Work instruction = Return every line from the one with "[20:07.43-20:08.33]" through the one with "[00:37:47.43 to 00:37:47.98]", inclusive, exactly as it appears below.

=== Begin Enclosure ===

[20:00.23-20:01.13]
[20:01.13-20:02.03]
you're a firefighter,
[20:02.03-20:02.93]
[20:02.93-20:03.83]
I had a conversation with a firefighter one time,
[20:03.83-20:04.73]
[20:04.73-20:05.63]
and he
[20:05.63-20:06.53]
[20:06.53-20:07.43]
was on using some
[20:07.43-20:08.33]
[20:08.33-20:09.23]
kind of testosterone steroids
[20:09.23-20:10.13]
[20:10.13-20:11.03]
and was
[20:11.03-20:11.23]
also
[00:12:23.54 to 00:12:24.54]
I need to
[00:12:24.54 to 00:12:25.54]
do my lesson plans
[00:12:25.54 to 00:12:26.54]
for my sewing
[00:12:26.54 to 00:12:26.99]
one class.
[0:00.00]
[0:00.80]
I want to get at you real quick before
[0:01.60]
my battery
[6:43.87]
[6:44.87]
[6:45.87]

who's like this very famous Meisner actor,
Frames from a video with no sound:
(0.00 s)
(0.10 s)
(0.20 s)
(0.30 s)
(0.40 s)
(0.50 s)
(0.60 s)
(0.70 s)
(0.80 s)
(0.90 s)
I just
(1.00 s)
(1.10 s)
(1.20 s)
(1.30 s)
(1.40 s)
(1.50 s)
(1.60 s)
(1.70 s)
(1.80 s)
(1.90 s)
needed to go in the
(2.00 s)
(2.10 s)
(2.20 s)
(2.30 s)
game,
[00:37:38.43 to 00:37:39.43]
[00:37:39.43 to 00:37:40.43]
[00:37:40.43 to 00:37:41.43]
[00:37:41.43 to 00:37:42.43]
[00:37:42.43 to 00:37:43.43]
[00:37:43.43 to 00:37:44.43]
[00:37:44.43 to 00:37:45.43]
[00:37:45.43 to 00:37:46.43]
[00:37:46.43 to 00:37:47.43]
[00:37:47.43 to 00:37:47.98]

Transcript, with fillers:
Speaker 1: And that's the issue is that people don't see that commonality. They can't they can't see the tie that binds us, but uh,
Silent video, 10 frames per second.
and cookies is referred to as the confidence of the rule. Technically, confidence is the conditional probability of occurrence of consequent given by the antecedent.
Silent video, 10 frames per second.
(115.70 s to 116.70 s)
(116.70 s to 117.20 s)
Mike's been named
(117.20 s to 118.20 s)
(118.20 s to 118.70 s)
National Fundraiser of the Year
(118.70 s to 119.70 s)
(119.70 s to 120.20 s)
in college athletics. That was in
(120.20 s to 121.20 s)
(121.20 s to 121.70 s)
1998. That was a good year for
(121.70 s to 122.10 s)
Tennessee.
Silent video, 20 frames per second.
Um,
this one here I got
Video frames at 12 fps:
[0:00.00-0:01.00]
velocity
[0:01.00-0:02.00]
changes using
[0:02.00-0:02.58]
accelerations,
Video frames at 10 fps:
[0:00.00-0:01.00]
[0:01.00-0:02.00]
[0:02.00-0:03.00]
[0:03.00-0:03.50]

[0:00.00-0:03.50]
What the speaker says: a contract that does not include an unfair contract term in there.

=== End Enclosure ===

Answer =
[20:07.43-20:08.33]
[20:08.33-20:09.23]
kind of testosterone steroids
[20:09.23-20:10.13]
[20:10.13-20:11.03]
and was
[20:11.03-20:11.23]
also
[00:12:23.54 to 00:12:24.54]
I need to
[00:12:24.54 to 00:12:25.54]
do my lesson plans
[00:12:25.54 to 00:12:26.54]
for my sewing
[00:12:26.54 to 00:12:26.99]
one class.
[0:00.00]
[0:00.80]
I want to get at you real quick before
[0:01.60]
my battery
[6:43.87]
[6:44.87]
[6:45.87]

who's like this very famous Meisner actor,
Frames from a video with no sound:
(0.00 s)
(0.10 s)
(0.20 s)
(0.30 s)
(0.40 s)
(0.50 s)
(0.60 s)
(0.70 s)
(0.80 s)
(0.90 s)
I just
(1.00 s)
(1.10 s)
(1.20 s)
(1.30 s)
(1.40 s)
(1.50 s)
(1.60 s)
(1.70 s)
(1.80 s)
(1.90 s)
needed to go in the
(2.00 s)
(2.10 s)
(2.20 s)
(2.30 s)
game,
[00:37:38.43 to 00:37:39.43]
[00:37:39.43 to 00:37:40.43]
[00:37:40.43 to 00:37:41.43]
[00:37:41.43 to 00:37:42.43]
[00:37:42.43 to 00:37:43.43]
[00:37:43.43 to 00:37:44.43]
[00:37:44.43 to 00:37:45.43]
[00:37:45.43 to 00:37:46.43]
[00:37:46.43 to 00:37:47.43]
[00:37:47.43 to 00:37:47.98]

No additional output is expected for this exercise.